[I enjoyed doing the first Behind the Sequence post and thought other yoga teachers might as well, so I'm turning it into an occasional series.]
Lou Asselin discovered Yoga in 1999 at Studio Yoga in Madison-NJ with Theresa Rowland who holds several Iyengar Yoga certifications and with whom she completed her teacher training in 2005. Since 2002 she has been teaching general classes as well as specialty classes. Lou has taught yoga for Athletes (weekend warriors, swimmers, and semi-pro football players), Restorative classes, Power yoga, yoga for Seniors and older adults, Gentle and Prenatal yoga, yoga for kids and teens, Yoga for Backcare, beginners and intermediate classes among others. Her training allowed her to study with many of the great, senior Iyengar teachers from all over the world. Since moving to New York in 2008 she studies with Genny Kapuler.
What style of yoga do you practice and teach?
I practice Lou Yoga! It’s very Iyengar based. Mr. Iyengar says only he can practice Iyengar Yoga and only you can practice Witold Yoga, so I practice Lou Yoga. My main teacher has been Genny Kapuler for the past few years, but I have also studied with Teresa Rowland, Gabriella Giubilaro, Lois Steinberg and Kofi Busia. Deborah Wolk has also been very important to me lately. Iyengar Yoga for me is about understanding the natural order of things in the body. It’s about alignment, where you are in space and how you move your body. It’s about lining ourselves up with the breath, organizing the nervous system and making space inside. Always making more space inside.
Where and to what level students did you teach this class?
It was to a mixed level group of students, beginners up to intermediates, at Yogasana Center in Brooklyn, New York.
What were the primary themes of this class?
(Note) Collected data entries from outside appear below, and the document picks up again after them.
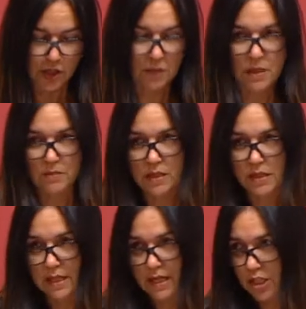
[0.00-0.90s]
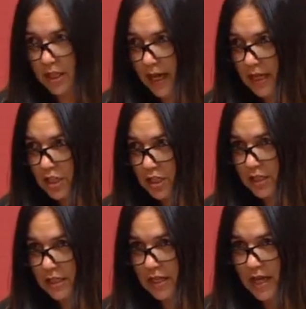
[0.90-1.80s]
commitment to
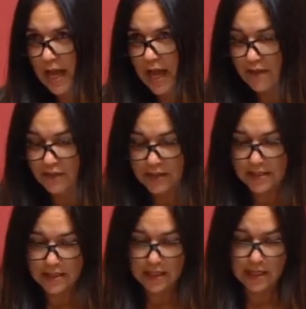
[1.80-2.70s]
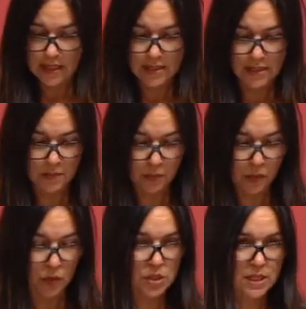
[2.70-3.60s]
education, advocacy and
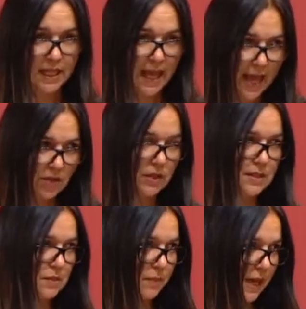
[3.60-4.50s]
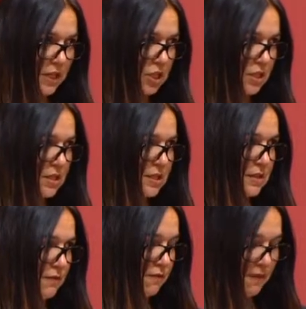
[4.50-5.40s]
support to countless patients
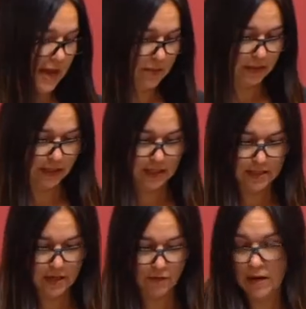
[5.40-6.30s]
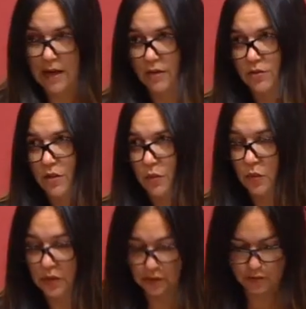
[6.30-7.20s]
and families around the
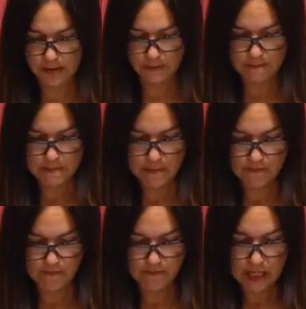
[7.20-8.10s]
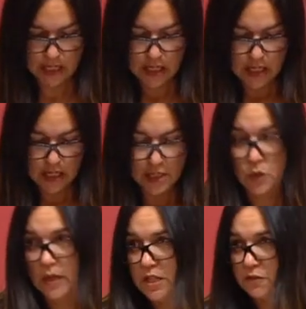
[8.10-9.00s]
world. In
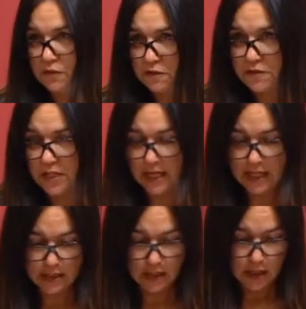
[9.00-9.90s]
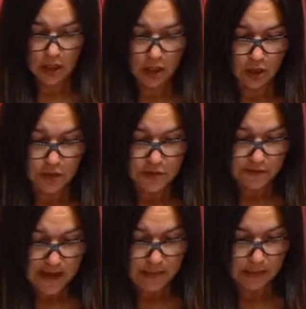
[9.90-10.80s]
2015, Lou's
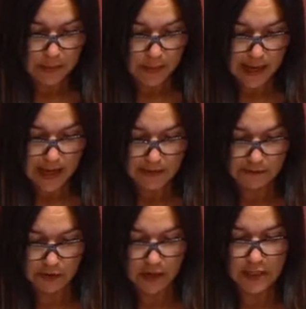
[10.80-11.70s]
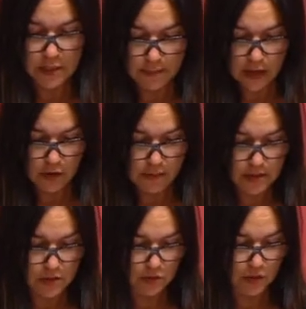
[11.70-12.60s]
family paid for an
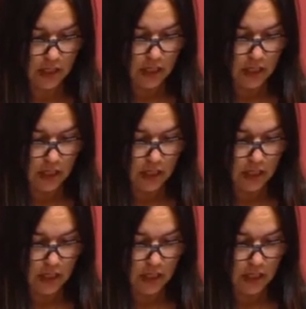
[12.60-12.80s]
experimental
It was a restorative class, so it was about how to quiet the body and the senses. We were creating broadness across the pelvis and being spacious in the ribcage. We were also being aware of how the breath moves in and out of the body and how it moves into the ribs and lungs. Being spacious in the trunk and aware of the breath.
Guide us through the sequence of poses.
We started in a quiet manner, in Viparita Karani (Upside Down Pose), to calm the nervous system and the brain. After that we went to poses to lengthen the legs and broaden the pelvis, like Prasarita Padottanasana (Wide Spread Feet Pose). We did full Gomukhasana (Cow Face Pose) to create mobility in the joints. After that we did inversions, Salamba Sarvangasana (Shoulder Stand) and variations. All this was to prepare for more quiet lying down. Total quiet first, then create mobility, and then quiet again. Then we lay down to do breathing, some short pranayamas. Pranayama is an essential part of restorative. As you get more seasoned in your practice, it’s a way of making pranayama part of it. It’s a way of feeding it in until you can do pranayama on its own. After pranayama in supported Shavasana (Corpse Pose) we did flat Shavasana.
What were your sources of inspiration?
Yoga Praveena Arun is a student of Mr. Iyengar from Bangalore who comes to Studio Yoga to give workshops. Part of the set-ups we did for poses were inspired by him.
How did you set about planning your class?
For this class, I wrote it up and practiced bits and pieces, but not the whole thing. Sometimes I do practice the whole thing beforehand and sometimes I base my classes on combinations of poses I have practiced in the past. Sometimes I just write it up, teach it and make adjustments. In the photo you can see how I initially planned to teach it written up first, then you can see how I changed it as we went along.
How was the class received?
It was very well received. Very often students are buzzing when they first come in, so I was looking for a calming of the nervous system from them. You can see in poses like Viparita Karani where they have their eyes closed how their eyes are rolling under the eyelids. Their brains are still going. I gave them an extended period of time to become comfortable and just be in the positions. It took a little while. After Sarvangasana there was real quiet.